- **Requirement**
Since pictures are not wanted in the copy, output only the rest of each record exactly.

- **Material supplied**
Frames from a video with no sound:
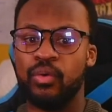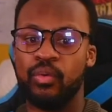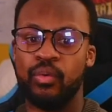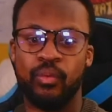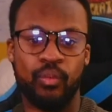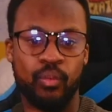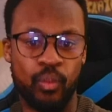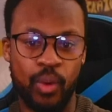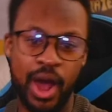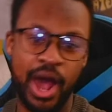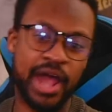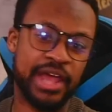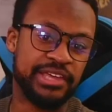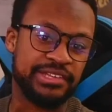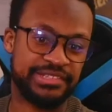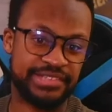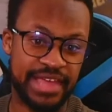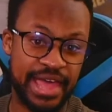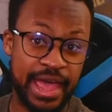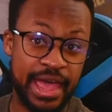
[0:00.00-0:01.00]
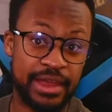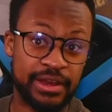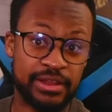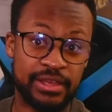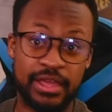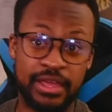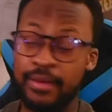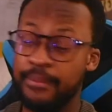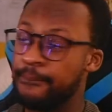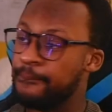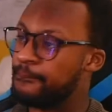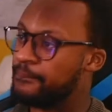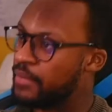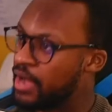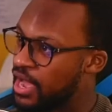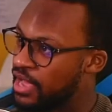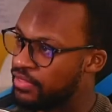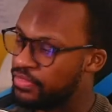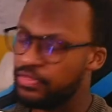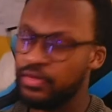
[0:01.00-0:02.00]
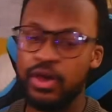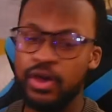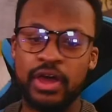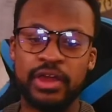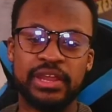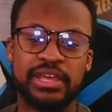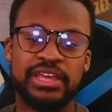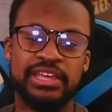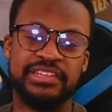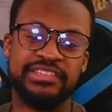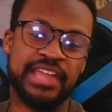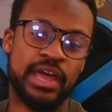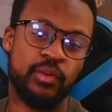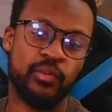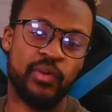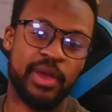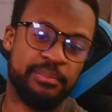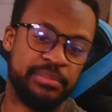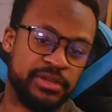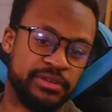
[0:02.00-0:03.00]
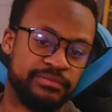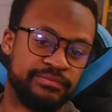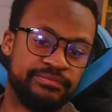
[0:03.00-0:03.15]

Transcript: why is that? My thought is that weapon.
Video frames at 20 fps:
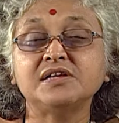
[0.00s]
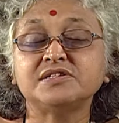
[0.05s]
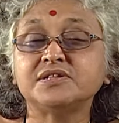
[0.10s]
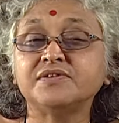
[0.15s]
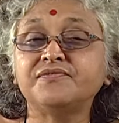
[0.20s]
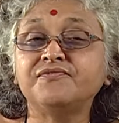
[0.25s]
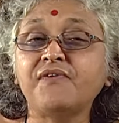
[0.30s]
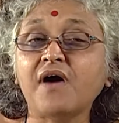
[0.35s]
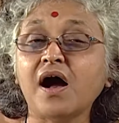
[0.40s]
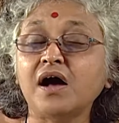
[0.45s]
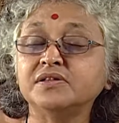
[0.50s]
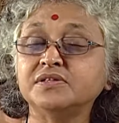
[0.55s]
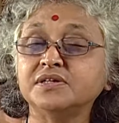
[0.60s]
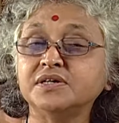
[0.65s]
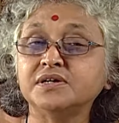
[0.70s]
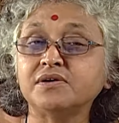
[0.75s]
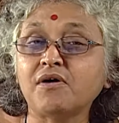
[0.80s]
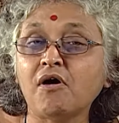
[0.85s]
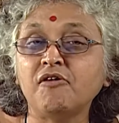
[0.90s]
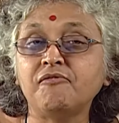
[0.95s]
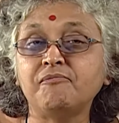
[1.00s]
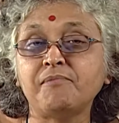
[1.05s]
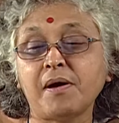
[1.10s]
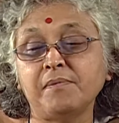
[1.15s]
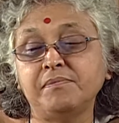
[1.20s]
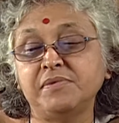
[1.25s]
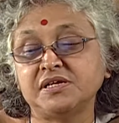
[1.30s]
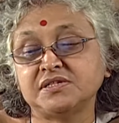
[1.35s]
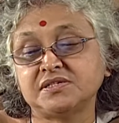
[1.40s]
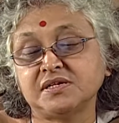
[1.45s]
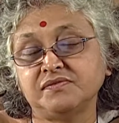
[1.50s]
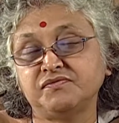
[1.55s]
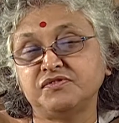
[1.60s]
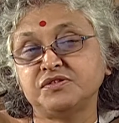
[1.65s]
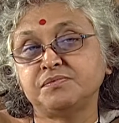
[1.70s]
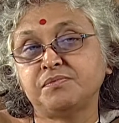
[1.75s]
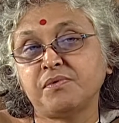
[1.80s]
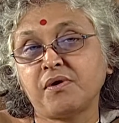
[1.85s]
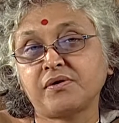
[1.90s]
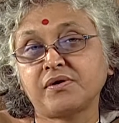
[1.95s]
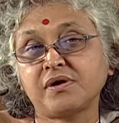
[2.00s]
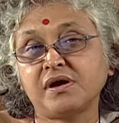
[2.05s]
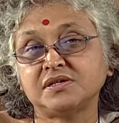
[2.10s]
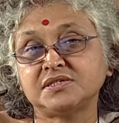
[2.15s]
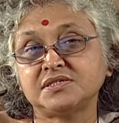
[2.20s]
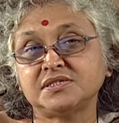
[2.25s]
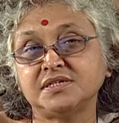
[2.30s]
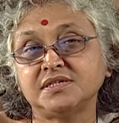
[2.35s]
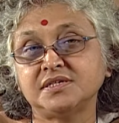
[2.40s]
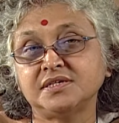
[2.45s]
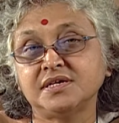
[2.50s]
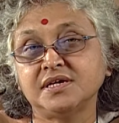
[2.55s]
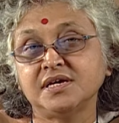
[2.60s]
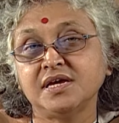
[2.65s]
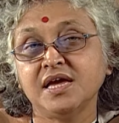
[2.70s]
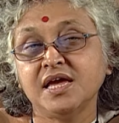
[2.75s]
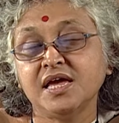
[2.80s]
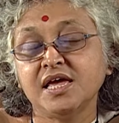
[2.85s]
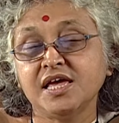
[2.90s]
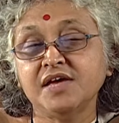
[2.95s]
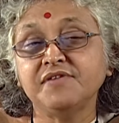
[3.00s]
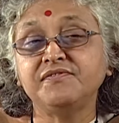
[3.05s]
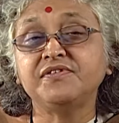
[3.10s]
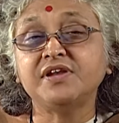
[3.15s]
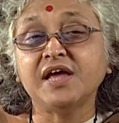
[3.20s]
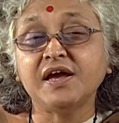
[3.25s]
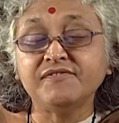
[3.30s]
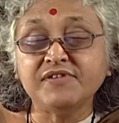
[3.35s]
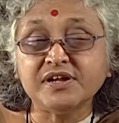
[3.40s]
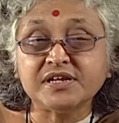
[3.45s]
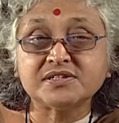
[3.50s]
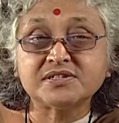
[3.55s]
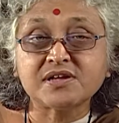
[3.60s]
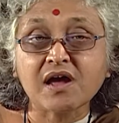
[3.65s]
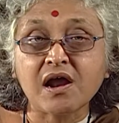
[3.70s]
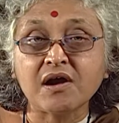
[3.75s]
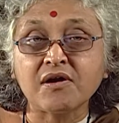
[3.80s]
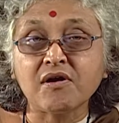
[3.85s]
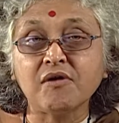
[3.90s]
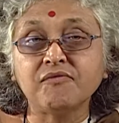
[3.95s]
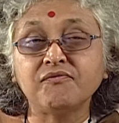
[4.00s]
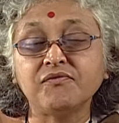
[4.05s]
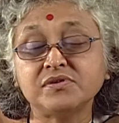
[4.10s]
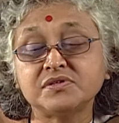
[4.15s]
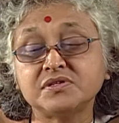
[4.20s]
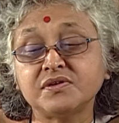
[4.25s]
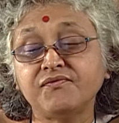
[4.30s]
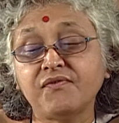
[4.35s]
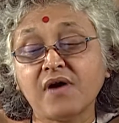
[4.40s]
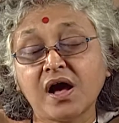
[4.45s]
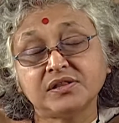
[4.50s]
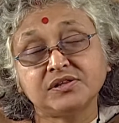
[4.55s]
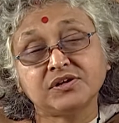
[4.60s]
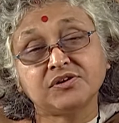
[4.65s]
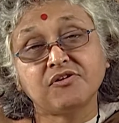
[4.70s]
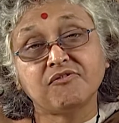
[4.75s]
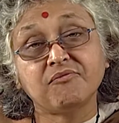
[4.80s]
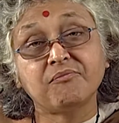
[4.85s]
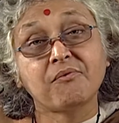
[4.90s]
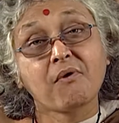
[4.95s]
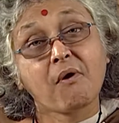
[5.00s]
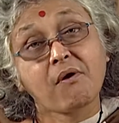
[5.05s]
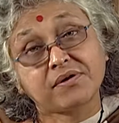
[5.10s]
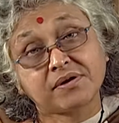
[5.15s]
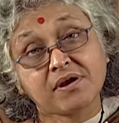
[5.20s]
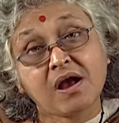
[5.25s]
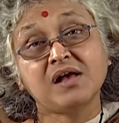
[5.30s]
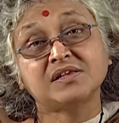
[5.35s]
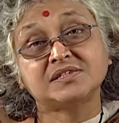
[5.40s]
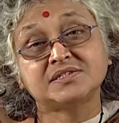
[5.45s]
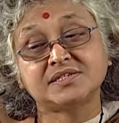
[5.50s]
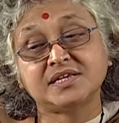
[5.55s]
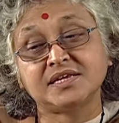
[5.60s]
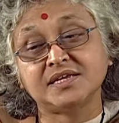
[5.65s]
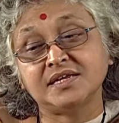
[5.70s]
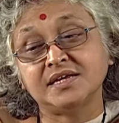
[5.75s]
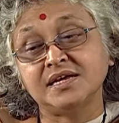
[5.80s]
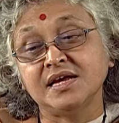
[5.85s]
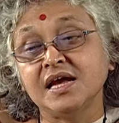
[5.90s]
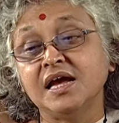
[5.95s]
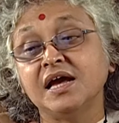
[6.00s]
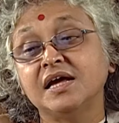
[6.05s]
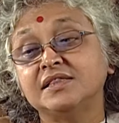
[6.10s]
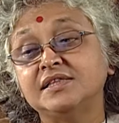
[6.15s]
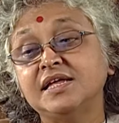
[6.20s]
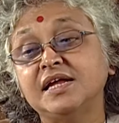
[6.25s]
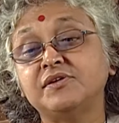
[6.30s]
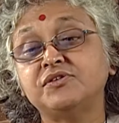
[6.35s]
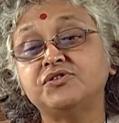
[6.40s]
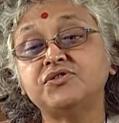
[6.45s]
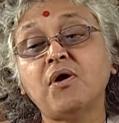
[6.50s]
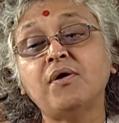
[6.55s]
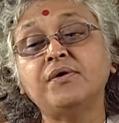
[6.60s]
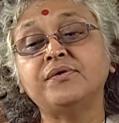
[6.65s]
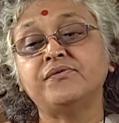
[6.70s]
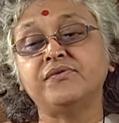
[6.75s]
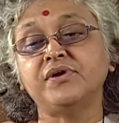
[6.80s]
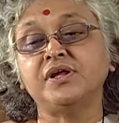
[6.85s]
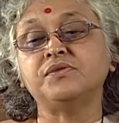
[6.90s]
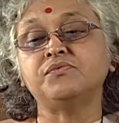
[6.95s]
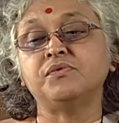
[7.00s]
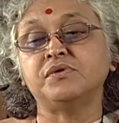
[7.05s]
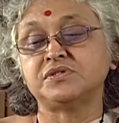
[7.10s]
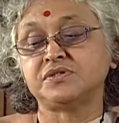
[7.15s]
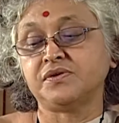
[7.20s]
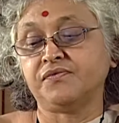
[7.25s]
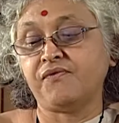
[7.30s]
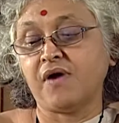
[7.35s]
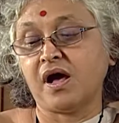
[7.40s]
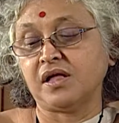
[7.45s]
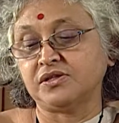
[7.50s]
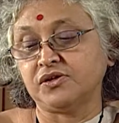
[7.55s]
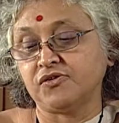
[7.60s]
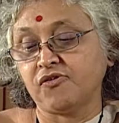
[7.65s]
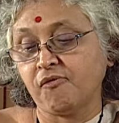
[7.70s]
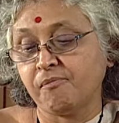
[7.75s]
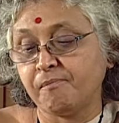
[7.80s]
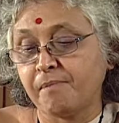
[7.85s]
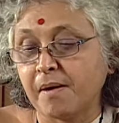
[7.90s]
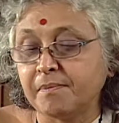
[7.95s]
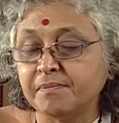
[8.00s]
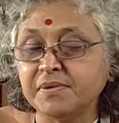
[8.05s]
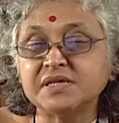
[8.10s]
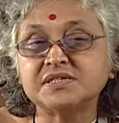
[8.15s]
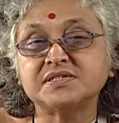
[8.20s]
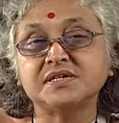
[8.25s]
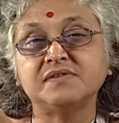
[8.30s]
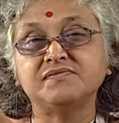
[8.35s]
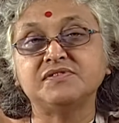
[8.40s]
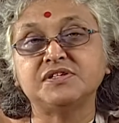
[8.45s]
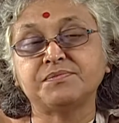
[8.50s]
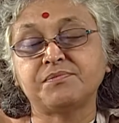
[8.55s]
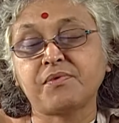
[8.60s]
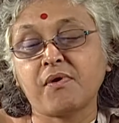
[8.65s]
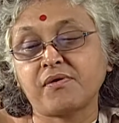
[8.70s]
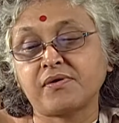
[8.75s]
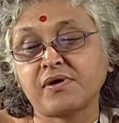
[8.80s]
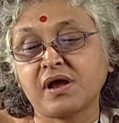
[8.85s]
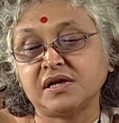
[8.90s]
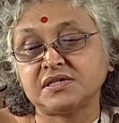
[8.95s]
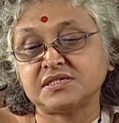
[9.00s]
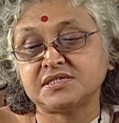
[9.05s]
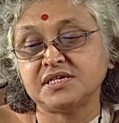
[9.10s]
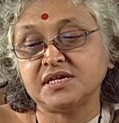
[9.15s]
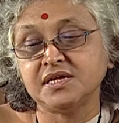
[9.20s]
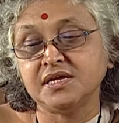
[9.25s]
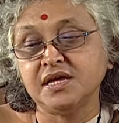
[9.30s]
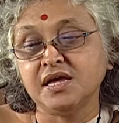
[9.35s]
the father of public service broadcasting. If David Sarnoff was the father of broadcasting, then John Reith was the father of public service broadcasting,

- **Reply to the task**
Frames from a video with no sound:
[0:00.00-0:01.00]
[0:01.00-0:02.00]
[0:02.00-0:03.00]
[0:03.00-0:03.15]

Transcript: why is that? My thought is that weapon.
Video frames at 20 fps:
[0.00s]
[0.05s]
[0.10s]
[0.15s]
[0.20s]
[0.25s]
[0.30s]
[0.35s]
[0.40s]
[0.45s]
[0.50s]
[0.55s]
[0.60s]
[0.65s]
[0.70s]
[0.75s]
[0.80s]
[0.85s]
[0.90s]
[0.95s]
[1.00s]
[1.05s]
[1.10s]
[1.15s]
[1.20s]
[1.25s]
[1.30s]
[1.35s]
[1.40s]
[1.45s]
[1.50s]
[1.55s]
[1.60s]
[1.65s]
[1.70s]
[1.75s]
[1.80s]
[1.85s]
[1.90s]
[1.95s]
[2.00s]
[2.05s]
[2.10s]
[2.15s]
[2.20s]
[2.25s]
[2.30s]
[2.35s]
[2.40s]
[2.45s]
[2.50s]
[2.55s]
[2.60s]
[2.65s]
[2.70s]
[2.75s]
[2.80s]
[2.85s]
[2.90s]
[2.95s]
[3.00s]
[3.05s]
[3.10s]
[3.15s]
[3.20s]
[3.25s]
[3.30s]
[3.35s]
[3.40s]
[3.45s]
[3.50s]
[3.55s]
[3.60s]
[3.65s]
[3.70s]
[3.75s]
[3.80s]
[3.85s]
[3.90s]
[3.95s]
[4.00s]
[4.05s]
[4.10s]
[4.15s]
[4.20s]
[4.25s]
[4.30s]
[4.35s]
[4.40s]
[4.45s]
[4.50s]
[4.55s]
[4.60s]
[4.65s]
[4.70s]
[4.75s]
[4.80s]
[4.85s]
[4.90s]
[4.95s]
[5.00s]
[5.05s]
[5.10s]
[5.15s]
[5.20s]
[5.25s]
[5.30s]
[5.35s]
[5.40s]
[5.45s]
[5.50s]
[5.55s]
[5.60s]
[5.65s]
[5.70s]
[5.75s]
[5.80s]
[5.85s]
[5.90s]
[5.95s]
[6.00s]
[6.05s]
[6.10s]
[6.15s]
[6.20s]
[6.25s]
[6.30s]
[6.35s]
[6.40s]
[6.45s]
[6.50s]
[6.55s]
[6.60s]
[6.65s]
[6.70s]
[6.75s]
[6.80s]
[6.85s]
[6.90s]
[6.95s]
[7.00s]
[7.05s]
[7.10s]
[7.15s]
[7.20s]
[7.25s]
[7.30s]
[7.35s]
[7.40s]
[7.45s]
[7.50s]
[7.55s]
[7.60s]
[7.65s]
[7.70s]
[7.75s]
[7.80s]
[7.85s]
[7.90s]
[7.95s]
[8.00s]
[8.05s]
[8.10s]
[8.15s]
[8.20s]
[8.25s]
[8.30s]
[8.35s]
[8.40s]
[8.45s]
[8.50s]
[8.55s]
[8.60s]
[8.65s]
[8.70s]
[8.75s]
[8.80s]
[8.85s]
[8.90s]
[8.95s]
[9.00s]
[9.05s]
[9.10s]
[9.15s]
[9.20s]
[9.25s]
[9.30s]
[9.35s]
the father of public service broadcasting. If David Sarnoff was the father of broadcasting, then John Reith was the father of public service broadcasting,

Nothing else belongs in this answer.